One of the foundational principles of Bitcoin has long been the assurance that nobody can take your coins, as long as you retain control of the cryptographic key associated with your wallet. This notion of secure ownership has been a cornerstone of the cryptocurrency since its inception. However, a recent proposal put forth by a group of developers threatens to challenge this long-standing rule.
The emerging concern revolves around the potential vulnerabilities Bitcoin faces from quantum computing. Although no powerful quantum computers currently exist, advancements in this technology could pose a significant risk. Researchers have indicated that an attacker utilizing a future quantum computer might easily crack Bitcoin’s encryption, thereby gaining access to wallets and the coins contained within, even without any security missteps on the wallet owner’s part. A recent paper from Google Quantum AI has highlighted that the capabilities required to compromise Bitcoin’s encryption could be achieved sooner than previously anticipated, pushing the threat from the realm of theory into a more tangible reality.
In response, the Bitcoin developer community has initiated efforts to address these threats, leading to the introduction of Bitcoin Improvement Proposal 361 (BIP-361). Submitted to the network’s official code repository, BIP-361 has sparked considerable controversy. If approved, it would mandate that all Bitcoin holders transition their coins to new quantum-resistant wallet addresses within five years. Failure to comply would result in the permanent inability to transfer or spend their coins after this transition period, a measure which could lock away assets, including the estimated 1.1 million bitcoins linked to the enigmatic creator Satoshi Nakamoto, potentially amounting to around $80 billion.
Critics of the proposal have voiced strong disapproval, arguing that it represents a direct infringement on property rights—an essential aspect of Bitcoin’s intrinsic value. Phil Geiger, a business development head at Metaplanet, has characterized the proposal as a form of expropriation, suggesting that it essentially entails “stealing people’s money to prevent their money from being stolen.” Even if this characterization is somewhat hyperbolic, it underscores the apprehension that BIP-361 could equate to burning holders’ money without consent to ward off prophesied future threats.

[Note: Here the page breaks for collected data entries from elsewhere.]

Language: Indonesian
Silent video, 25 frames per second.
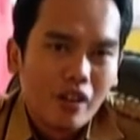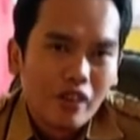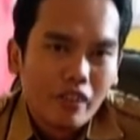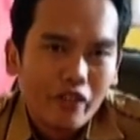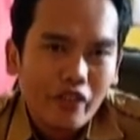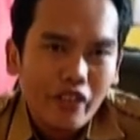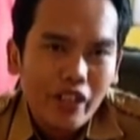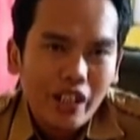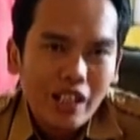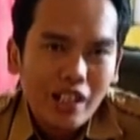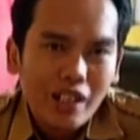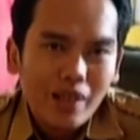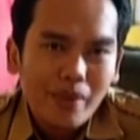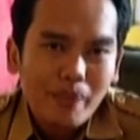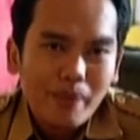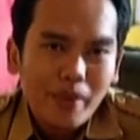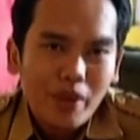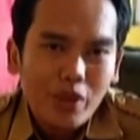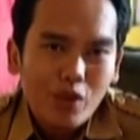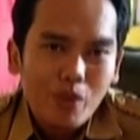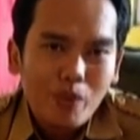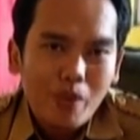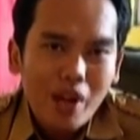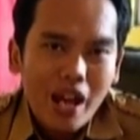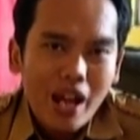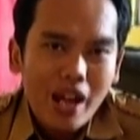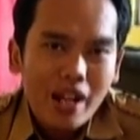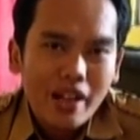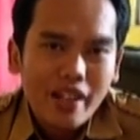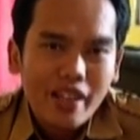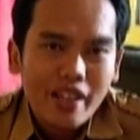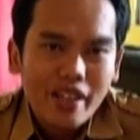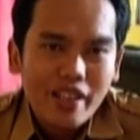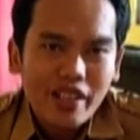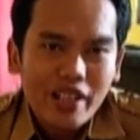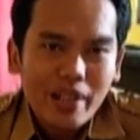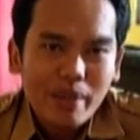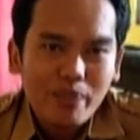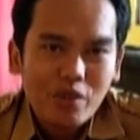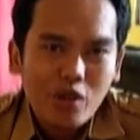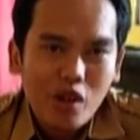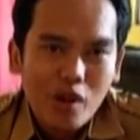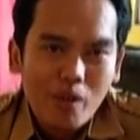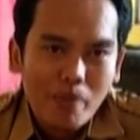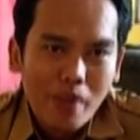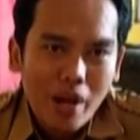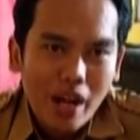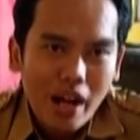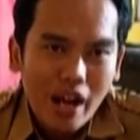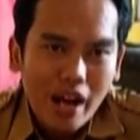Film Rumah di Seribu
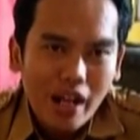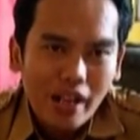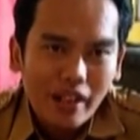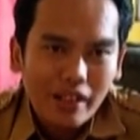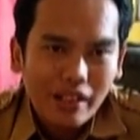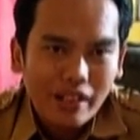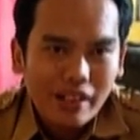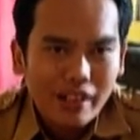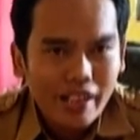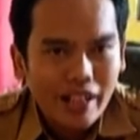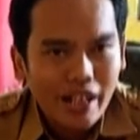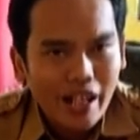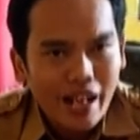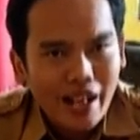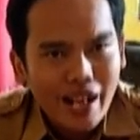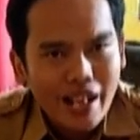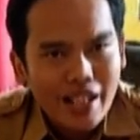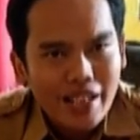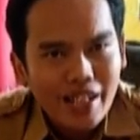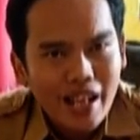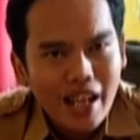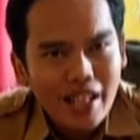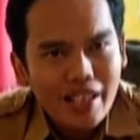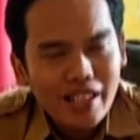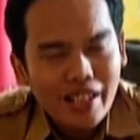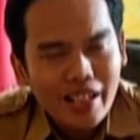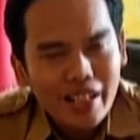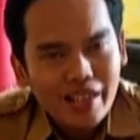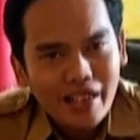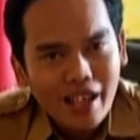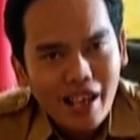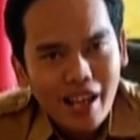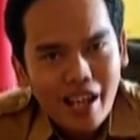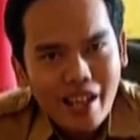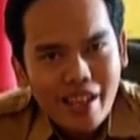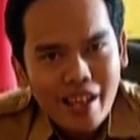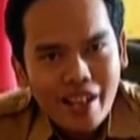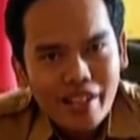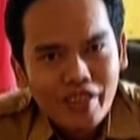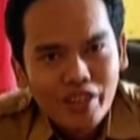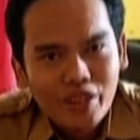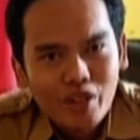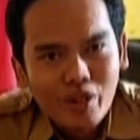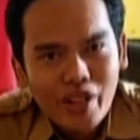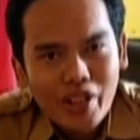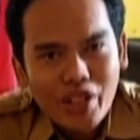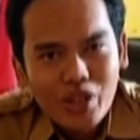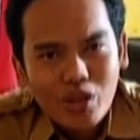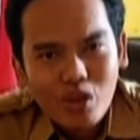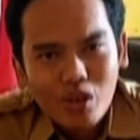Ombak dengan naskah cerita yang
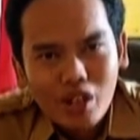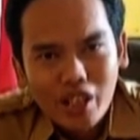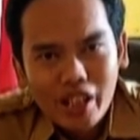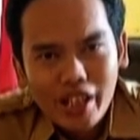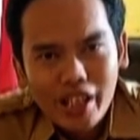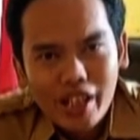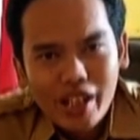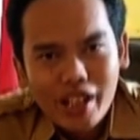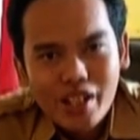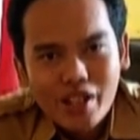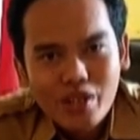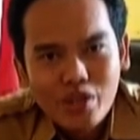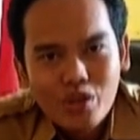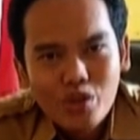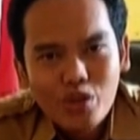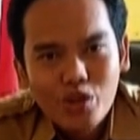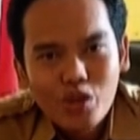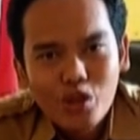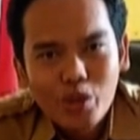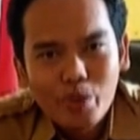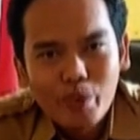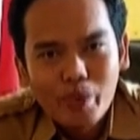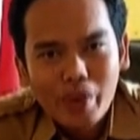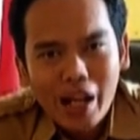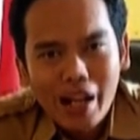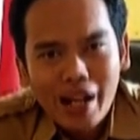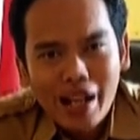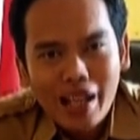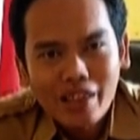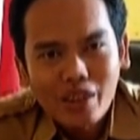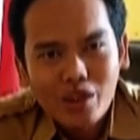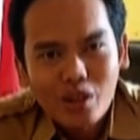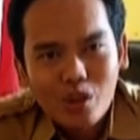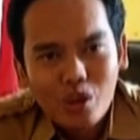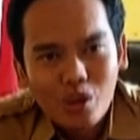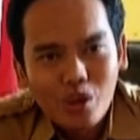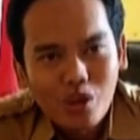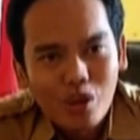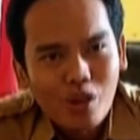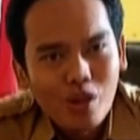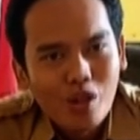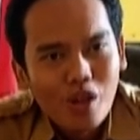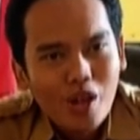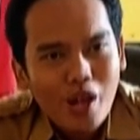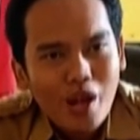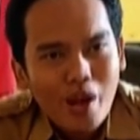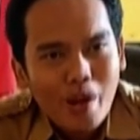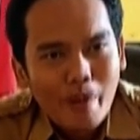ditulis oleh Jujur Prananto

Despite the urgency surrounding this issue, BIP-361 is unlikely to be adopted in the immediate future. The process from proposal to consensus within Bitcoin’s decentralized framework is notoriously slow, often taking years. One developer associated with BIP-361 has estimated that a full transition could take around seven years from the point of consensus, a milestone that, according to current assessments, is far from being reached.
For Bitcoin holders, there is no immediate cause for alarm. Quantum-safe solutions are in various stages of development, and eventual implementation is anticipated in some form. Those who hold their coins in Bitcoin exchange-traded funds (ETFs) can rest assured that custodians will manage these transitions to safeguard their assets.
Nevertheless, the forthcoming decisions regarding how to address the risks posed by quantum computing will play a pivotal role in determining Bitcoin’s future as a reliable store of value. Observers are encouraged to monitor the developer community’s navigation through these challenges, as proposals like BIP-361 may continue to surface, contributing to the overall volatility and uncertainty surrounding Bitcoin’s landscape.